Mais, si on était juste sur le critère de
la souffrance, là, je veux juste qu'on soit clairs là-dessus, ce serait de l'aide
médicale à mourir sur demande en toutes circonstances pour toute personne, là.
Une personne qui est tannée de vivre, est-ce qu'on... Ça fait que, vous voyez,
c'est pour ça qu'il faut quand même être très prudents quand on élargit. Qu'est-ce
qu'on veut atteindre avec ça puis où est le consensus social? Hello.
Mme O'Malley
(Olivia) : Hi. So, you would like to see severely
handicaped be added to Bill 28?
Mme
Hivon
: No. What I'm saying is that this needs a debate on its own, because
it's a totally new issue. It wasn't debated in the report that we tabled back
in December. It was not in the mandate, even, that the committee had. So, we
had to focus on advanced requests in cases of inability to consent and on
health... on «troubles mentaux», mental health issues.
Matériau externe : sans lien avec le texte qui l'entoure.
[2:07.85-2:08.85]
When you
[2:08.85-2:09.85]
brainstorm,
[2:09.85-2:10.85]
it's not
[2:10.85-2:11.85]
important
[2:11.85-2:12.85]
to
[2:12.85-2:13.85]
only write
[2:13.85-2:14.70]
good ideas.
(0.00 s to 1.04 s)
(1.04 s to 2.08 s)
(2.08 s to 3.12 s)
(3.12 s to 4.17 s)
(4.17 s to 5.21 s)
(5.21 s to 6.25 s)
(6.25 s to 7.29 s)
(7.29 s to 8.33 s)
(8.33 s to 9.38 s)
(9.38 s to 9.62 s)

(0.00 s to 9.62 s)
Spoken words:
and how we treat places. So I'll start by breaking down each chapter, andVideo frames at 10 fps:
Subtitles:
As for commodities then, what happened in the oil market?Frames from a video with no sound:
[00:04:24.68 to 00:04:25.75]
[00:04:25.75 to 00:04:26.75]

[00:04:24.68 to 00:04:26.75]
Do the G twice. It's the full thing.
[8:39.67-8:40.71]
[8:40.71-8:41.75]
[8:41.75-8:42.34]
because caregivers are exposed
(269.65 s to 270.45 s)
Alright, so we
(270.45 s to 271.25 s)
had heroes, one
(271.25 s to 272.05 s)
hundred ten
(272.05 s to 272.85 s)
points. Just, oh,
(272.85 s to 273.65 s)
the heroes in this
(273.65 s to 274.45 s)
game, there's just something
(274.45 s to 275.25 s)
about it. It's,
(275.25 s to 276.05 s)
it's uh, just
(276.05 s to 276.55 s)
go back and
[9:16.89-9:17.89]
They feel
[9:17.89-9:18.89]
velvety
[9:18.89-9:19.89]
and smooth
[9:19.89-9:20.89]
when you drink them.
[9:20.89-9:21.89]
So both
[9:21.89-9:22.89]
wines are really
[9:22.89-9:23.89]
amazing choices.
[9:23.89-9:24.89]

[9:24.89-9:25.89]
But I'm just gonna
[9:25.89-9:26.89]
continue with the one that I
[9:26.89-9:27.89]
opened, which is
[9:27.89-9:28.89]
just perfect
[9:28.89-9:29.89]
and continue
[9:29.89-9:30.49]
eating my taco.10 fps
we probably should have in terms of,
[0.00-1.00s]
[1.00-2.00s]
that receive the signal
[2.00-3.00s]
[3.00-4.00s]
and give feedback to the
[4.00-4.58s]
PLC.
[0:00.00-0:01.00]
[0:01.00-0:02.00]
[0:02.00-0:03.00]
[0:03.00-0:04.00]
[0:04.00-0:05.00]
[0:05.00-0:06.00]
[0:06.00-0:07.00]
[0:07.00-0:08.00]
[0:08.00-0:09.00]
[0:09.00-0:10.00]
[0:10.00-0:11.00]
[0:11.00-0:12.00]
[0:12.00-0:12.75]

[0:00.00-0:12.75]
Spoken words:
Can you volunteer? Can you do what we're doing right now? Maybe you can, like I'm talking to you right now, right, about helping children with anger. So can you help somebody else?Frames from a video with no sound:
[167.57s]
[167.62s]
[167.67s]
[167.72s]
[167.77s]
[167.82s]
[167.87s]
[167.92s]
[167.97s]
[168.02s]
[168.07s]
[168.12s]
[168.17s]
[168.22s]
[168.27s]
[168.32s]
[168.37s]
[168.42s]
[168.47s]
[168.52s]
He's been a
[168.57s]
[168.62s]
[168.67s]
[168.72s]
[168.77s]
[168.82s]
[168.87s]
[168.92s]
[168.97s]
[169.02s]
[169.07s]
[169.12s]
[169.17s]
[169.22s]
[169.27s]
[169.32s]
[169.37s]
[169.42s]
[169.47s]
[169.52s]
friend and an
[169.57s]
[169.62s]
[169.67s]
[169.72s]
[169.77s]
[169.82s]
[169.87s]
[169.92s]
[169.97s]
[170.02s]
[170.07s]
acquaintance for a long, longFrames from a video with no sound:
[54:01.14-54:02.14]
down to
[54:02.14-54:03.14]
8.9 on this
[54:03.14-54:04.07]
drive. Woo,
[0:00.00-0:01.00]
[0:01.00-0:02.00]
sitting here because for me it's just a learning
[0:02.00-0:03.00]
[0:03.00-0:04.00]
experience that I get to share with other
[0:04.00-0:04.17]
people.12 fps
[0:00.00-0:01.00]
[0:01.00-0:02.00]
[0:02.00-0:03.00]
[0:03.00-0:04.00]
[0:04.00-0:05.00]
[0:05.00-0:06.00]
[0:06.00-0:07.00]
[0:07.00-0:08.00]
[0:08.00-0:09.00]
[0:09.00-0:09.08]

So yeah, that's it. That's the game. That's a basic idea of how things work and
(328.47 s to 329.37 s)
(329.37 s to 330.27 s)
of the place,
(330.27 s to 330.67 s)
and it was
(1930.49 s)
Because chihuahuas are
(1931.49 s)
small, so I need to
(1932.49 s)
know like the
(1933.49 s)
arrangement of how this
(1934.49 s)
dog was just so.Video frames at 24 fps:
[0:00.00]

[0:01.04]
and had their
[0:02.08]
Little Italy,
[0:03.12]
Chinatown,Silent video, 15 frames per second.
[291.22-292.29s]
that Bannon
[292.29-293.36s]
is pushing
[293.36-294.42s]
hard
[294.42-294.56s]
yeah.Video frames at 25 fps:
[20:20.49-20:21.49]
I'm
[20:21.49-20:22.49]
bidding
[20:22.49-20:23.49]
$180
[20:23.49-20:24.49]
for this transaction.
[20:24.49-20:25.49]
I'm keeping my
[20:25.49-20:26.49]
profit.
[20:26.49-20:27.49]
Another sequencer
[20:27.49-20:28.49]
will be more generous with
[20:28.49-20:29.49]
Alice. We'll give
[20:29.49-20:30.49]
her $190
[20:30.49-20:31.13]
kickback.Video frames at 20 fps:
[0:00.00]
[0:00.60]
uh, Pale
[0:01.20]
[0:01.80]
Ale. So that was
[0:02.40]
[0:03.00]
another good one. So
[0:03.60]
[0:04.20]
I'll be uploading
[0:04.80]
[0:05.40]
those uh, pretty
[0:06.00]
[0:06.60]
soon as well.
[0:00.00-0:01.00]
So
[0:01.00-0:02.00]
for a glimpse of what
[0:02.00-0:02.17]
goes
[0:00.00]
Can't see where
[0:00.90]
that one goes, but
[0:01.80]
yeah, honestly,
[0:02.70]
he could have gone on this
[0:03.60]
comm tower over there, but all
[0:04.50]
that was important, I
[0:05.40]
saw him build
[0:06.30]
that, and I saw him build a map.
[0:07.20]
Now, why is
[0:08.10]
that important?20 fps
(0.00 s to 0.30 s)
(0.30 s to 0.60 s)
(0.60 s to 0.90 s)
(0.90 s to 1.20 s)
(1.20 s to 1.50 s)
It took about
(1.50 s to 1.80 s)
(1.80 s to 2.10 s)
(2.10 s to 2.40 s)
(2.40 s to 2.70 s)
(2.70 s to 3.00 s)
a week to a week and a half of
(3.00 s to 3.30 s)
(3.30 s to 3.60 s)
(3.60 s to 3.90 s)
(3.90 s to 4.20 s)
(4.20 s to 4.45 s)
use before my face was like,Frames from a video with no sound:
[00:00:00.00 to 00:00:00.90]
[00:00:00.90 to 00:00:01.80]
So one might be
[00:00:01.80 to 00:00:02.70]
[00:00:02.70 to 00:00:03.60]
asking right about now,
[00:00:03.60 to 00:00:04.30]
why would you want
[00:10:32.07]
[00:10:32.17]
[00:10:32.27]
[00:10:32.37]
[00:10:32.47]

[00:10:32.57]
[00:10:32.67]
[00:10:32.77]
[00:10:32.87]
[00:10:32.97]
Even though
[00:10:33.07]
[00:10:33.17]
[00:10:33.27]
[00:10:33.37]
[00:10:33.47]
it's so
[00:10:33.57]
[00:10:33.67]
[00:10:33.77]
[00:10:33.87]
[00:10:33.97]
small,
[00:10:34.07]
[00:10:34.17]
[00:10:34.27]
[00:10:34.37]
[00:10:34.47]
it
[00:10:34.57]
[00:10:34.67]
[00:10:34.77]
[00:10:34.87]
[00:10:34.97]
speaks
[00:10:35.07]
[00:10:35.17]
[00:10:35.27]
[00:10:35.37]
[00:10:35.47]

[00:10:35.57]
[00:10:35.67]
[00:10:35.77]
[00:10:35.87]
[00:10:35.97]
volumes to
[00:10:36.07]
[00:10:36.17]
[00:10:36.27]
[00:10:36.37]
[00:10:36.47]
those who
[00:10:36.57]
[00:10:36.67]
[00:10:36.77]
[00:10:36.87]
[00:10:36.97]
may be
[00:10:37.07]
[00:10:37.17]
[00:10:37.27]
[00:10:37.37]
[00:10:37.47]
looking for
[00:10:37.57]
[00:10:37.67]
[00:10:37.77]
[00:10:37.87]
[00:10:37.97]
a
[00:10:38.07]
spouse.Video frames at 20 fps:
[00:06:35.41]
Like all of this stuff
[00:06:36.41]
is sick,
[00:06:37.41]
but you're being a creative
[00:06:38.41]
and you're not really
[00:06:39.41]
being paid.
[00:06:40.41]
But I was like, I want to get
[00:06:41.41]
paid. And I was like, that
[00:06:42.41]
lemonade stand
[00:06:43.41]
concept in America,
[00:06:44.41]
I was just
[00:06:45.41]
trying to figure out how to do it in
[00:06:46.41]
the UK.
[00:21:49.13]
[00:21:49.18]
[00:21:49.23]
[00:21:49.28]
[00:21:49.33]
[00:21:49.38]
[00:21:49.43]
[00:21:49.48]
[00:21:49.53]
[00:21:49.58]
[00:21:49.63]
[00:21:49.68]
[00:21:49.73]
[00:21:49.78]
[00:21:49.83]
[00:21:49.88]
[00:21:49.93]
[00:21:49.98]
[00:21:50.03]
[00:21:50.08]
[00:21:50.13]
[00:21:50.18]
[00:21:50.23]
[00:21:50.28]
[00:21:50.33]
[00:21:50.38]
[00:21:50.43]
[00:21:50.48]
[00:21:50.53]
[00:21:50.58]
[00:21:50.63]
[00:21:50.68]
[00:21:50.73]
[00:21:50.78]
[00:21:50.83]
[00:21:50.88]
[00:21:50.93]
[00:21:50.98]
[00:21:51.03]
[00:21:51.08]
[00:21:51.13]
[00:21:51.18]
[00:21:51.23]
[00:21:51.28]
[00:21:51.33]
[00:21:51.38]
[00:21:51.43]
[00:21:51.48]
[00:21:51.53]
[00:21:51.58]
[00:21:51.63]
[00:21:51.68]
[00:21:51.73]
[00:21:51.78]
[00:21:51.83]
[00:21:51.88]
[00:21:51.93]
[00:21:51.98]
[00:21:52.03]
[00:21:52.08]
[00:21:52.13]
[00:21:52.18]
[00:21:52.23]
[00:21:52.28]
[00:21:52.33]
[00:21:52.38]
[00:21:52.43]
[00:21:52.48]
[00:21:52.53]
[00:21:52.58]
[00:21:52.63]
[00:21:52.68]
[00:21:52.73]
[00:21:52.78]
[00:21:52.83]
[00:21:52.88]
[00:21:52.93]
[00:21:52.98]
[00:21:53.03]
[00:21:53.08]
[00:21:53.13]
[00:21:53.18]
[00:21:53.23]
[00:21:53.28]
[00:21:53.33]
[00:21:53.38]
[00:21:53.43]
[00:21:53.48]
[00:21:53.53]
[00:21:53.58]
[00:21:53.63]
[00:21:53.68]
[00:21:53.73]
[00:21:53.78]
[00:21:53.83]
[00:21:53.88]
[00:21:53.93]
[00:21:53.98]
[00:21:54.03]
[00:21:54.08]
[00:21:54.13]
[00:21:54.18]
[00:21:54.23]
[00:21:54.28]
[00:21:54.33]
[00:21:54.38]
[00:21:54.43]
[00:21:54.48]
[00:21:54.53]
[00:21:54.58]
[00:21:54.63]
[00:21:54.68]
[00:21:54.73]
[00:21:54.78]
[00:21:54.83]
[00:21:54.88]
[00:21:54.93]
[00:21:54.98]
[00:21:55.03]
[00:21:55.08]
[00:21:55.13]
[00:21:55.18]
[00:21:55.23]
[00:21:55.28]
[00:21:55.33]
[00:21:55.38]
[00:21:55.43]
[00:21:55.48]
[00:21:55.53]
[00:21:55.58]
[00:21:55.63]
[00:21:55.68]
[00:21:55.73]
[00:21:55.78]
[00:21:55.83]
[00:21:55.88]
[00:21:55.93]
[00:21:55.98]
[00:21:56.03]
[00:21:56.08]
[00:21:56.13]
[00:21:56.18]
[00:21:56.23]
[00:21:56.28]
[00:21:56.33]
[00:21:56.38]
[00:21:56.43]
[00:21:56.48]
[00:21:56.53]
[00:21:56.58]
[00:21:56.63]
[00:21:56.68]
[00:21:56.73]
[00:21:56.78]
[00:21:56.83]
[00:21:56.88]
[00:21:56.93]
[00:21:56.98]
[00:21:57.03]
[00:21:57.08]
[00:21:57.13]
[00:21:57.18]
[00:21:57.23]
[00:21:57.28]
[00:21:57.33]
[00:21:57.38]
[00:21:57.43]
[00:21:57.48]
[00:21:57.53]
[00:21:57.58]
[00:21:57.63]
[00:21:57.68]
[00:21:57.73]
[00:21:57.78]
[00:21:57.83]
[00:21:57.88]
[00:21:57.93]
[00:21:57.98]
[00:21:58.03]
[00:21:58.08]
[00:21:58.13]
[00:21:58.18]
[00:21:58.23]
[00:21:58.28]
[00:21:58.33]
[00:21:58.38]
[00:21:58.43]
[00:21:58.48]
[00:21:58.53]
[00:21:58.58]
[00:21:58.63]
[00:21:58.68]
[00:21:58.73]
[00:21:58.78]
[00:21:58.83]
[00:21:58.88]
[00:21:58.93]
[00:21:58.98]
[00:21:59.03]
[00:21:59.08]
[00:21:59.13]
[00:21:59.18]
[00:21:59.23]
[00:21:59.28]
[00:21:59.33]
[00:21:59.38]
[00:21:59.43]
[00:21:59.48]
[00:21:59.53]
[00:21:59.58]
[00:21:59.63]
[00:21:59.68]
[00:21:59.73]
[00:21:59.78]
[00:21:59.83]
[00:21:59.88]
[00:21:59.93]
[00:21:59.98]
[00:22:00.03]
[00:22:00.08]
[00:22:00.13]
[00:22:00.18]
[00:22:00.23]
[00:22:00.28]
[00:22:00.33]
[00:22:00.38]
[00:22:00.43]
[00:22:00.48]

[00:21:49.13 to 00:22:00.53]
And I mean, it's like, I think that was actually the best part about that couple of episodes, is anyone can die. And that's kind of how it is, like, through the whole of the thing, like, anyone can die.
But this wasn't an issue
that had to be debated. So, the surprise, today, is that it's included in the
bill. And what we want is this to be able to have its' own debate. And if we
have it in the course of this bill, we're really worried that we won't be able
to make it, because it needs a whole new set of debates with people, with
experts, with community groups that represent handicaped people.
Mme O'Malley
(Olivia) : Do you think it'll be a deal breaker
for you or your party to going into two weeks from now in its vote?
Mme
Hivon
: It's not a question of a deal breaker, it's a question of being
realistic and do we really want to achieve what we worked on so hard in this
report that we tabled with a lot of serious work and 11 recommendations. I
think this is the focus we have to have when there is only two weeks left.